Dank der Unterstützung wurden ein sogenanntes FeNO-Gerät sowie ein Masimo-System angeschafft. Das FeNO-Gerät misst den Anteil von Stickstoffmonoxid (NO) in der Ausatemluft, das Masimo-System ermittelt den Hämoglobinwert im Blut. Beide Geräte ermöglichen somit schnelle, schonende und zugleich aussagekräftige Untersuchungen über den gesundheitszustand der Patientinnen und Patienten und ergänzen die bestehende Diagnostik am Standort Füssen.

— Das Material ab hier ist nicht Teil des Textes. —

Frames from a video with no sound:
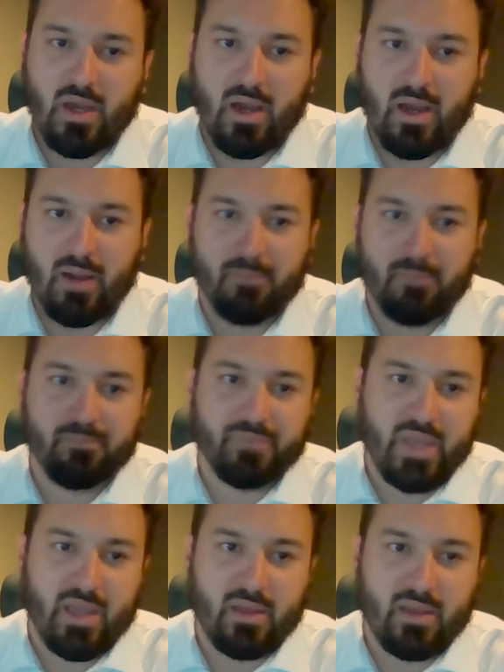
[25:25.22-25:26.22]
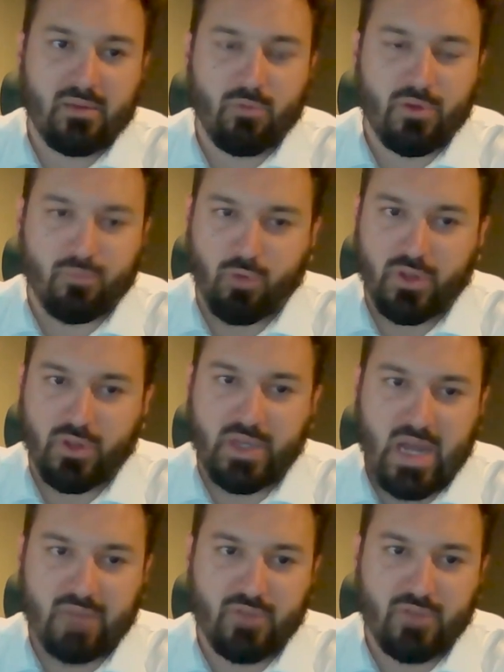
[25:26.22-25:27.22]
And we're really
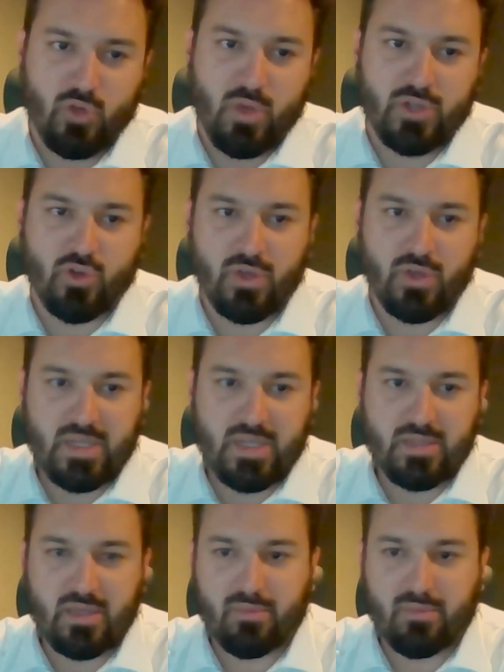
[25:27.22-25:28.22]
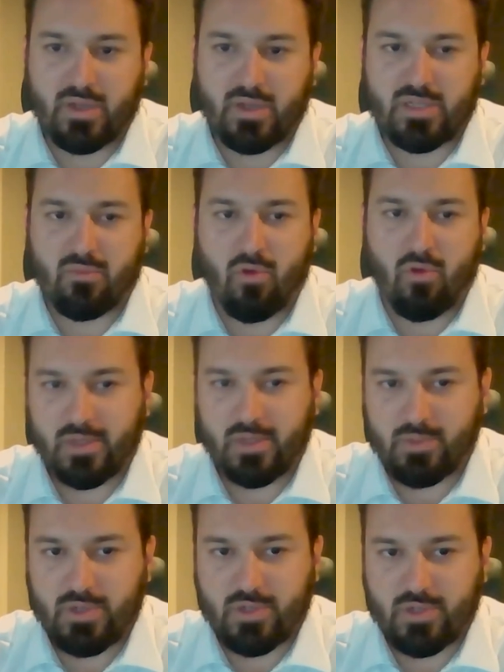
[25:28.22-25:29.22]
kind of new entrants into the Boston
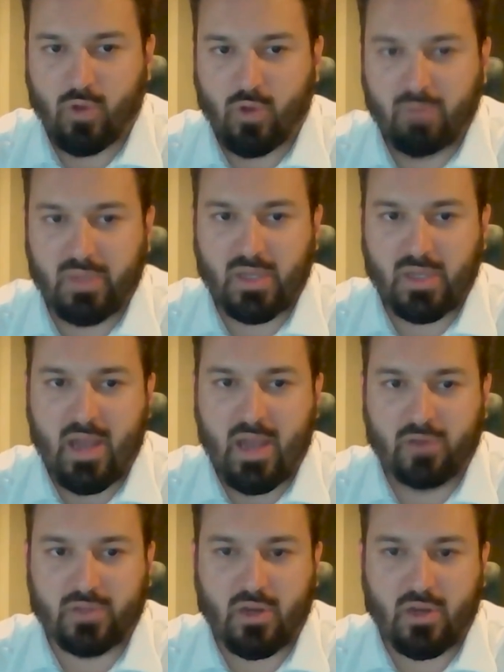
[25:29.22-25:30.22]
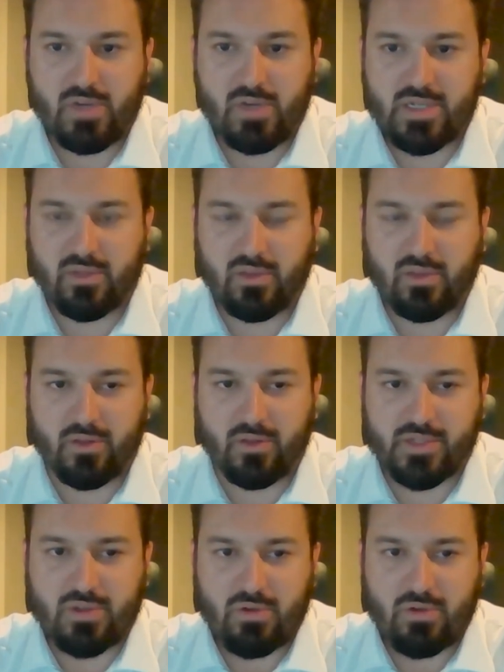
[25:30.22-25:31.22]
markets. We just won a big account there recently
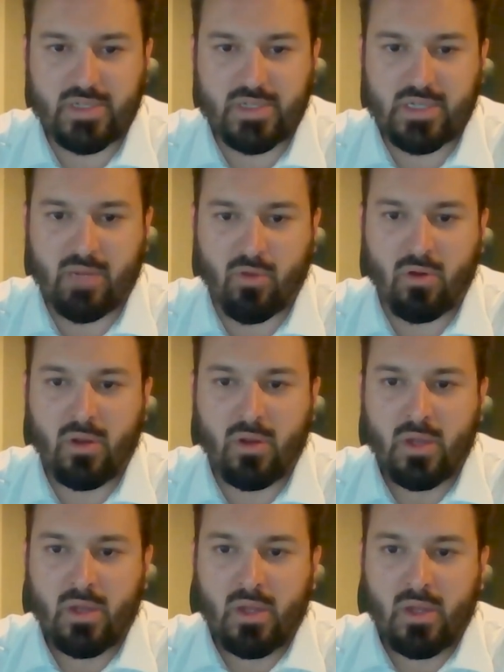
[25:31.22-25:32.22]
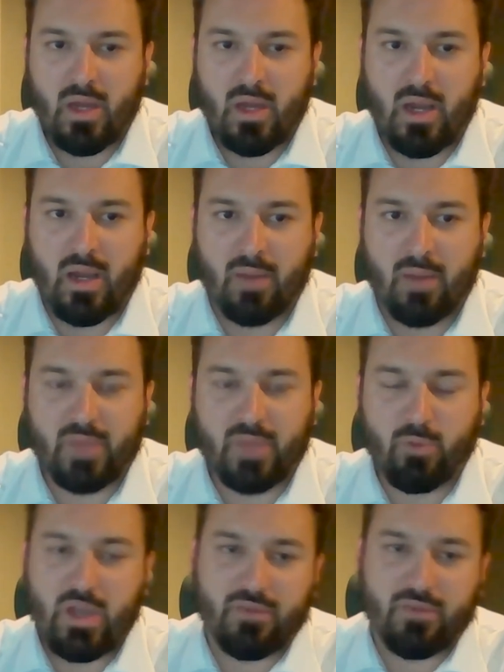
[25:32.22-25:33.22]
that'll start this summer.
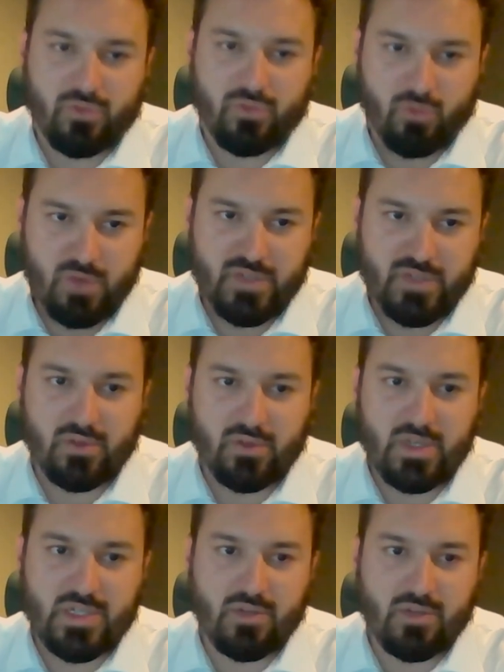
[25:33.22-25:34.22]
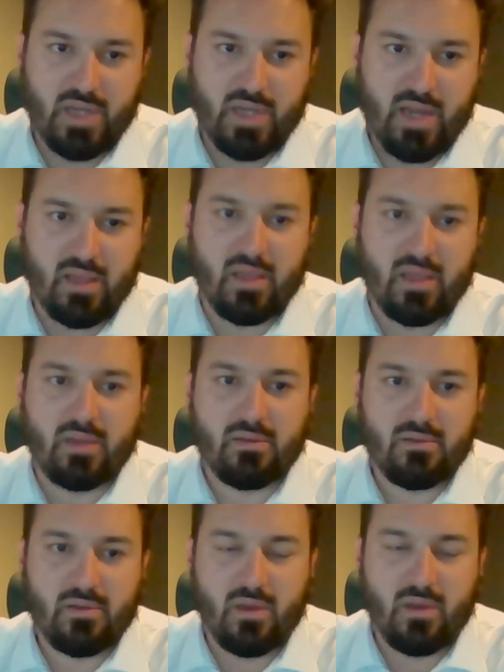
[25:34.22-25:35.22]
And we have 3 facilities. So Connecticut,
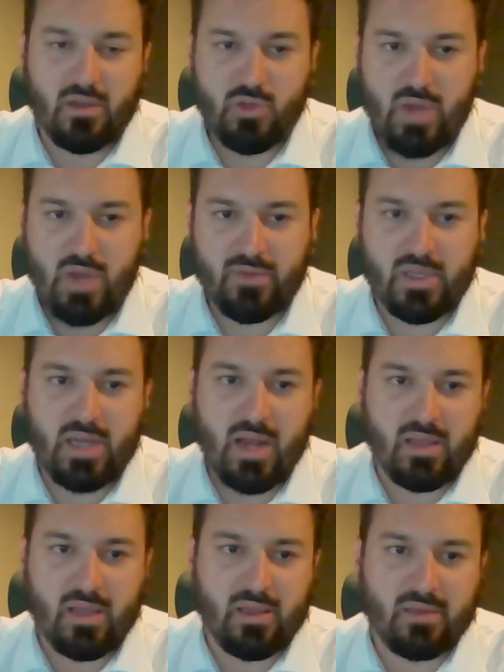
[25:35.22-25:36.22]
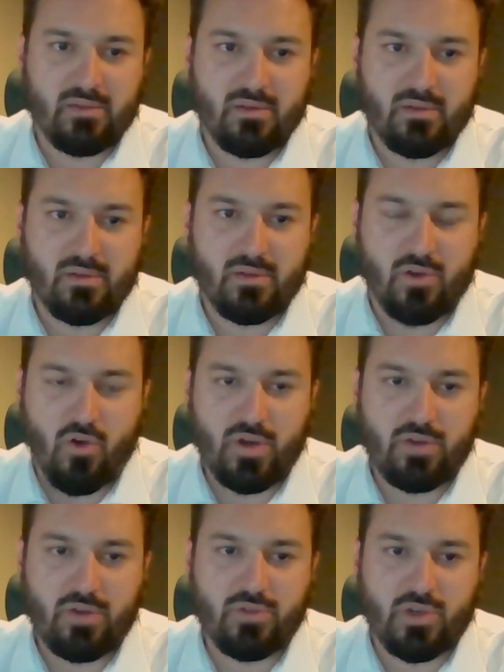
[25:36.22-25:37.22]
New Haven, Connecticut,
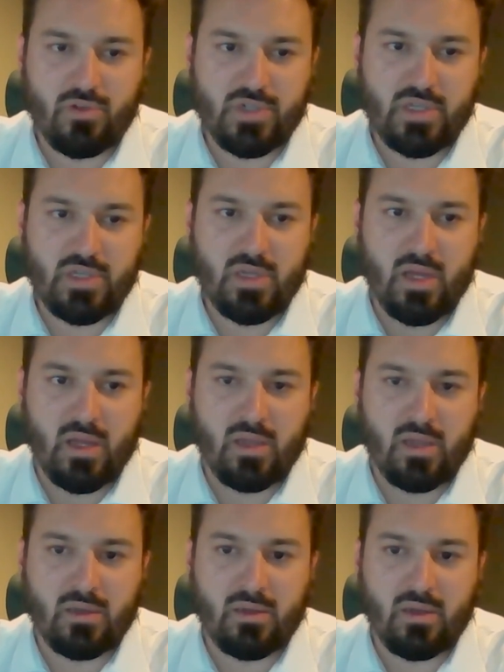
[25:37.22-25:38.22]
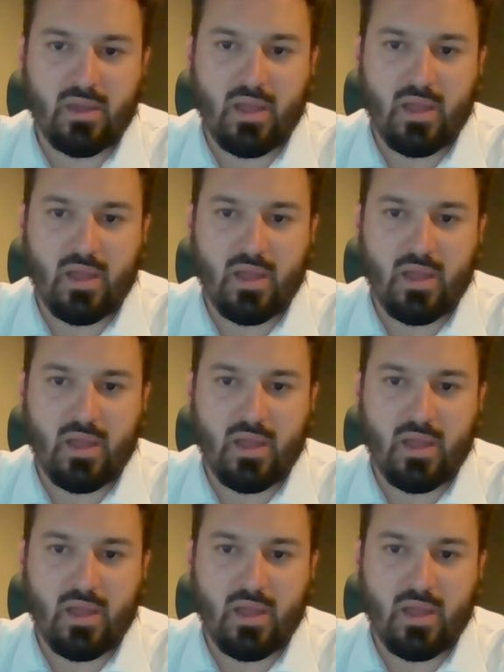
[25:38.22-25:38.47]
Kearney, New Jersey, and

„Die FeNO-Untersuchung ist nicht-invasiv, dauert nur wenige Minuten und lässt sich gut in den Behandlungsablauf integrieren“, erklärt Dr. Juliane Herpich, Fachärztin für Innere Medizin und Pneumologie in der Klinik Füssen. „Damit können wir die Entzündungsaktivität der Atemwege erfassen und insbesondere bei Asthma bronchiale Diagnose, Therapieentscheidung und Verlaufskontrolle gezielt unterstützen.“
Auch das neu angeschaffte Masimo-Gerät trägt zu einer verbesserten Versorgung bei. Es ermöglicht die Messung des Hämoglobinwertes – also des roten Blutfarbstoffs – innerhalb kürzester Zeit und ohne Blutabnahme. „Innerhalb von etwa 30 Sekunden liegt ein Ergebnis vor – und das ganz ohne Einstich“, erläutert Dr. Steffen Vennemann den Vorteil des neuen Geräts. „Gerade vor geplanten Operationen hilft uns das, eine Blutarmut frühzeitig zu erkennen und entsprechend zu reagieren. Das erhöht die Sicherheit für den Eingriff und kann Komplikationen wie Wundheilungsstörungen reduzieren.“
Die präoperative Hämoglobinmessung ist Teil des sogenannten Patient Blood Managements. Ziel ist es, unnötige Bluttransfusionen zu vermeiden, die Patientensicherheit zu erhöhen und den Klinikaufenthalt zu verkürzen.
Die Anschaffung der Geräte wurde durch den Förderverein der Klinik Füssen ermöglicht, der die Spende der Sparkasse gezielt für die Verbesserung der medizinischen Ausstattung eingesetzt hat.
Die Klinik bedankt sich ausdrücklich für die Unterstützung. Sie trägt dazu bei, moderne Diagnostik wohnortnah anzubieten und die Behandlungsqualität weiter zu steigern.